• TASK
Pick out each line below containing "video".

• SUPPLIED INFORMATION
==============================

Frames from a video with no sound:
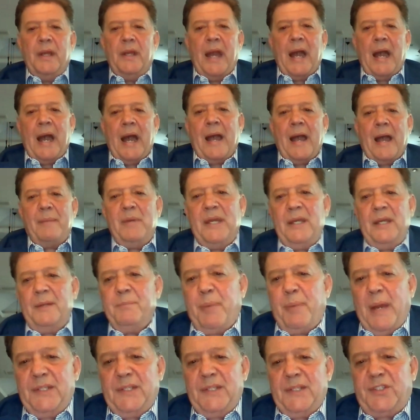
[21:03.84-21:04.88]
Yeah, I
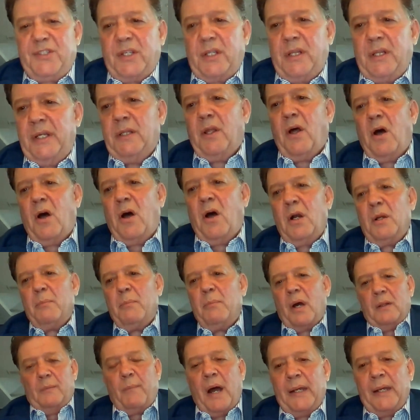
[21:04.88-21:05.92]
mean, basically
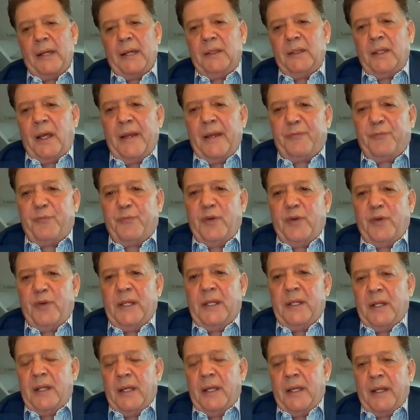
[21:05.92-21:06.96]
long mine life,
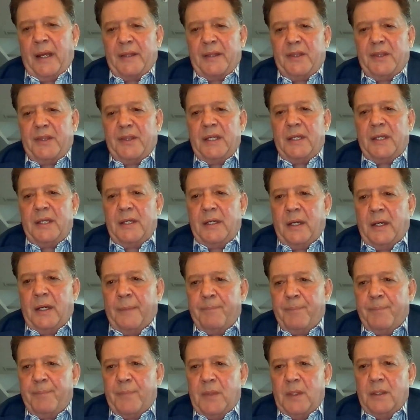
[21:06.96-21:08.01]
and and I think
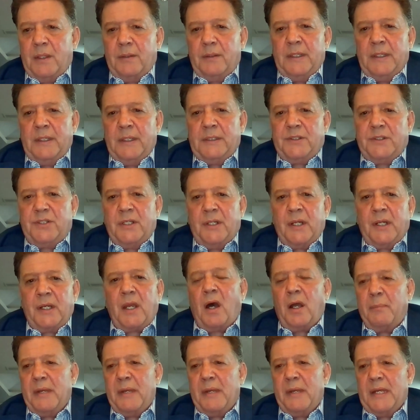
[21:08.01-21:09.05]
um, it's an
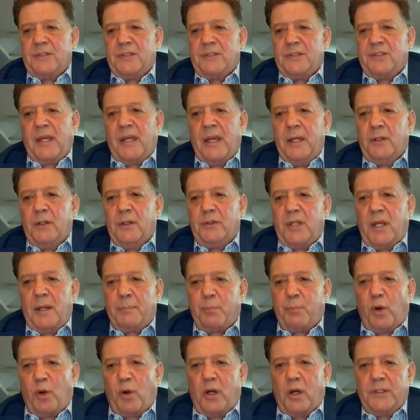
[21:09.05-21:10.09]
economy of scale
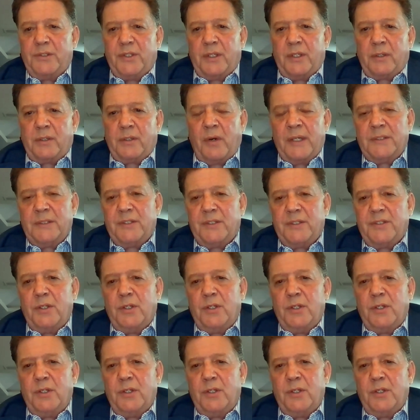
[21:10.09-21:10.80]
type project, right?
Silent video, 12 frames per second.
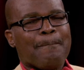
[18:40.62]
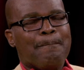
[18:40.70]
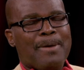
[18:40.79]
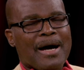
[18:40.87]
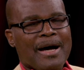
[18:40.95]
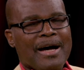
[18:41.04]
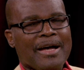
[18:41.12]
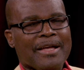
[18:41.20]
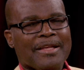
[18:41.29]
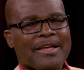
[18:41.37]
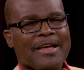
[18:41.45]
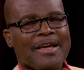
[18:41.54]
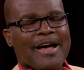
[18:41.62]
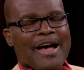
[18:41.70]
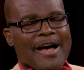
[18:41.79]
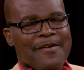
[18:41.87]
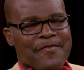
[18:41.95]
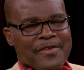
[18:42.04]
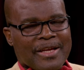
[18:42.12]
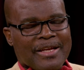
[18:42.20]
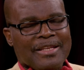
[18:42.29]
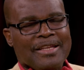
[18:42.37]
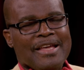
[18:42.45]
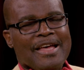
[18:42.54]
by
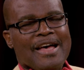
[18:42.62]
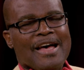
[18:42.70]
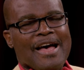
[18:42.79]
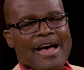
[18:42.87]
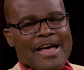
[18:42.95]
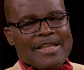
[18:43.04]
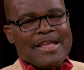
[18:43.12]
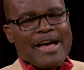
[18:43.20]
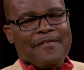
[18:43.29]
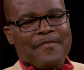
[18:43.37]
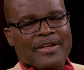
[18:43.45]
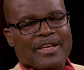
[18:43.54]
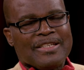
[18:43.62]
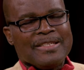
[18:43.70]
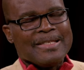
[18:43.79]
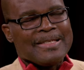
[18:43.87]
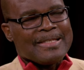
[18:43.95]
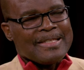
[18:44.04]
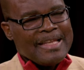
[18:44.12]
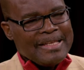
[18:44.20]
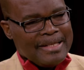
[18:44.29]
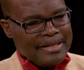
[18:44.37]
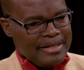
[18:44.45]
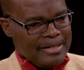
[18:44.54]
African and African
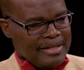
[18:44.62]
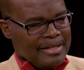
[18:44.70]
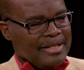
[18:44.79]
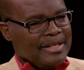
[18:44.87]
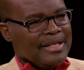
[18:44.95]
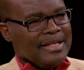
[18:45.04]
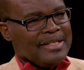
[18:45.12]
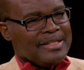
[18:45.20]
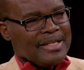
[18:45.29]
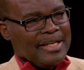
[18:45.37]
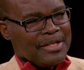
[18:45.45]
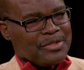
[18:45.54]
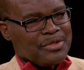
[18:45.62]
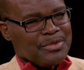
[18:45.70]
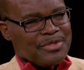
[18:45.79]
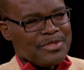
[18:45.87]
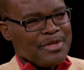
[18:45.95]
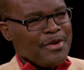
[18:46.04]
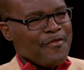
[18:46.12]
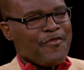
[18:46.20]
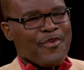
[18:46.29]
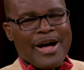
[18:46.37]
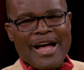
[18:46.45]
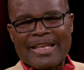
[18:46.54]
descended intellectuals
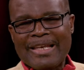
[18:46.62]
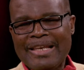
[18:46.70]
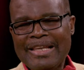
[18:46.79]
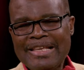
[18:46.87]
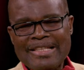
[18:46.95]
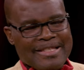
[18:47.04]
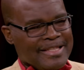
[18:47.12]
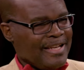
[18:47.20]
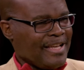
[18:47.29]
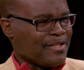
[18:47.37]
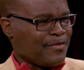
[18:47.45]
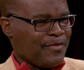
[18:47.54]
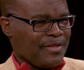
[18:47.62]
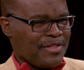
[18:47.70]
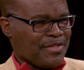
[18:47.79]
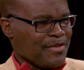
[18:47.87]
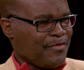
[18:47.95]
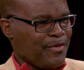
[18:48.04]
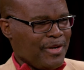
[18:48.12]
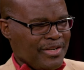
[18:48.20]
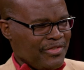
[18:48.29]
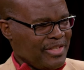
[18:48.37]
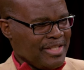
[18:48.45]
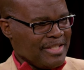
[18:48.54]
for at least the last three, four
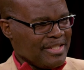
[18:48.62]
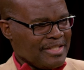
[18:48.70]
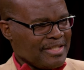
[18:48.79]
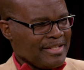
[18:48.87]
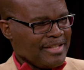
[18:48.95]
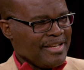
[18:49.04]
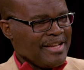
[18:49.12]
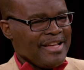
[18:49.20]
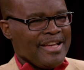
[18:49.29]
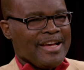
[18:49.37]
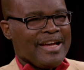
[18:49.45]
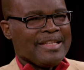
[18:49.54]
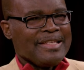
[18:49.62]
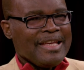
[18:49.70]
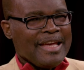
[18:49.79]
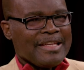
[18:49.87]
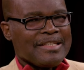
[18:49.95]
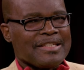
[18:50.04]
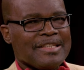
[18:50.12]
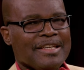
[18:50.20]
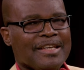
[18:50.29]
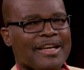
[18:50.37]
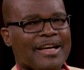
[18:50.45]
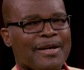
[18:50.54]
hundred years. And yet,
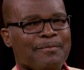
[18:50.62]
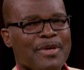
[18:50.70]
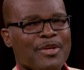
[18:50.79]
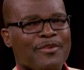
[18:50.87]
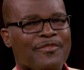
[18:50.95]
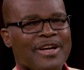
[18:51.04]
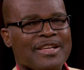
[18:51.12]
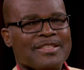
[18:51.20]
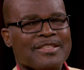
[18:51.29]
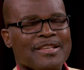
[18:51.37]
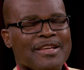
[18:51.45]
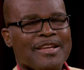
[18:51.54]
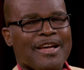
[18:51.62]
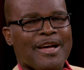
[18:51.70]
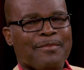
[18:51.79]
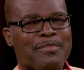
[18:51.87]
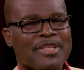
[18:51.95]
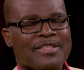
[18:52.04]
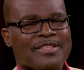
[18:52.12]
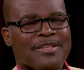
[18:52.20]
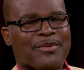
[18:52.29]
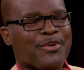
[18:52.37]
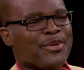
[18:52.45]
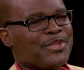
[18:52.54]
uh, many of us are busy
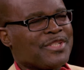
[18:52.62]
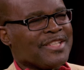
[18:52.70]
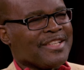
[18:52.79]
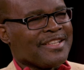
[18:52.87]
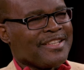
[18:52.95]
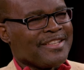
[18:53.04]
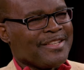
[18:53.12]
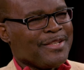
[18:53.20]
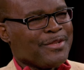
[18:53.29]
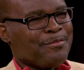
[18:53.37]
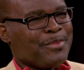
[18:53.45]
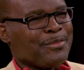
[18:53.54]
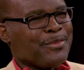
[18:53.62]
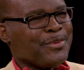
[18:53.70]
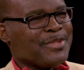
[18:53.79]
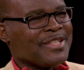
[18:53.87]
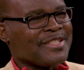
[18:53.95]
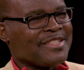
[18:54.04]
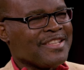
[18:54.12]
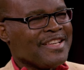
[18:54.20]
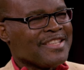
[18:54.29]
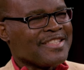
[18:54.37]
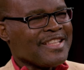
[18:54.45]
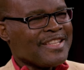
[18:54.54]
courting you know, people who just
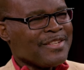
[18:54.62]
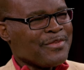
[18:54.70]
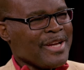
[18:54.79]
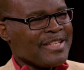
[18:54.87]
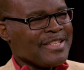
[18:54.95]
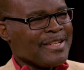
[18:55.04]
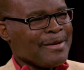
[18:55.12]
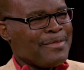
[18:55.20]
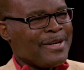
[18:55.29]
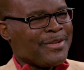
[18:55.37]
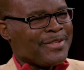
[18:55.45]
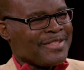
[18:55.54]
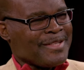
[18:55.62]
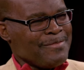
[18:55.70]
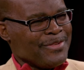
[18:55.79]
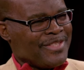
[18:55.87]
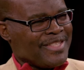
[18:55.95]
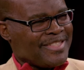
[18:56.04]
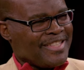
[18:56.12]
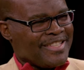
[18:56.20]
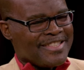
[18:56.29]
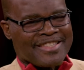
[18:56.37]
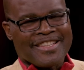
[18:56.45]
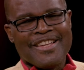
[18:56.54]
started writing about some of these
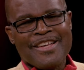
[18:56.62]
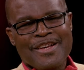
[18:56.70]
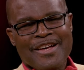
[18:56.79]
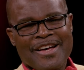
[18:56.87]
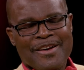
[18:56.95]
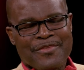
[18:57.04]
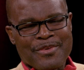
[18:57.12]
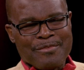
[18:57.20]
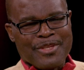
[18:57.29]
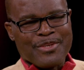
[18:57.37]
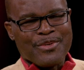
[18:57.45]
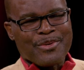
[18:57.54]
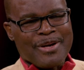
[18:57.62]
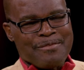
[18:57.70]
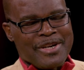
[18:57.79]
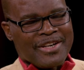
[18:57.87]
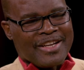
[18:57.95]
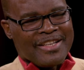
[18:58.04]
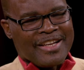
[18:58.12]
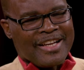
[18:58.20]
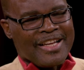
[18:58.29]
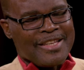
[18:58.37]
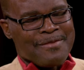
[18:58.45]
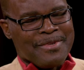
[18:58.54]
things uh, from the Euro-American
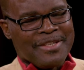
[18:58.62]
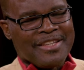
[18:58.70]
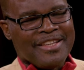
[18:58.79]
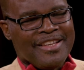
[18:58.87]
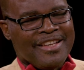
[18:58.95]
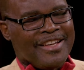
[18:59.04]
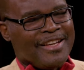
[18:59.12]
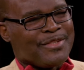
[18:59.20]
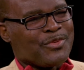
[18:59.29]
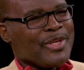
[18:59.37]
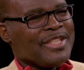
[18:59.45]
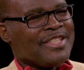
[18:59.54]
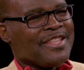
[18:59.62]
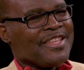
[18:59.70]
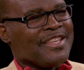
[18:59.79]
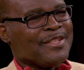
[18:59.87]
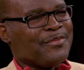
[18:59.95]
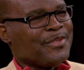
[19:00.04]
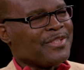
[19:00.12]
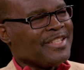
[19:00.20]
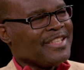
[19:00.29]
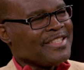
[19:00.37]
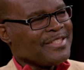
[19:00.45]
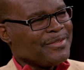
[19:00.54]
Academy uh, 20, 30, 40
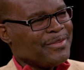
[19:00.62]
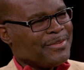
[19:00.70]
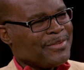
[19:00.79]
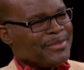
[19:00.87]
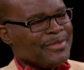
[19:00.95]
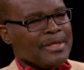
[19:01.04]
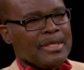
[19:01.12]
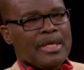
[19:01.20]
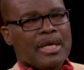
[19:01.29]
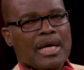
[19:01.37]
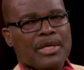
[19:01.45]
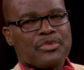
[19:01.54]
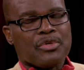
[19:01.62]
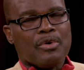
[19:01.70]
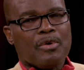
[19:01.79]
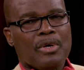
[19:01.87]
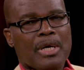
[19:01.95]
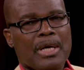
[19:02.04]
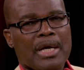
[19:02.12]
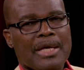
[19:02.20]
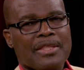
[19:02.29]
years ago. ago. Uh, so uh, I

==============================

• YOUR SOLUTION
Frames from a video with no sound:
Silent video, 12 frames per second.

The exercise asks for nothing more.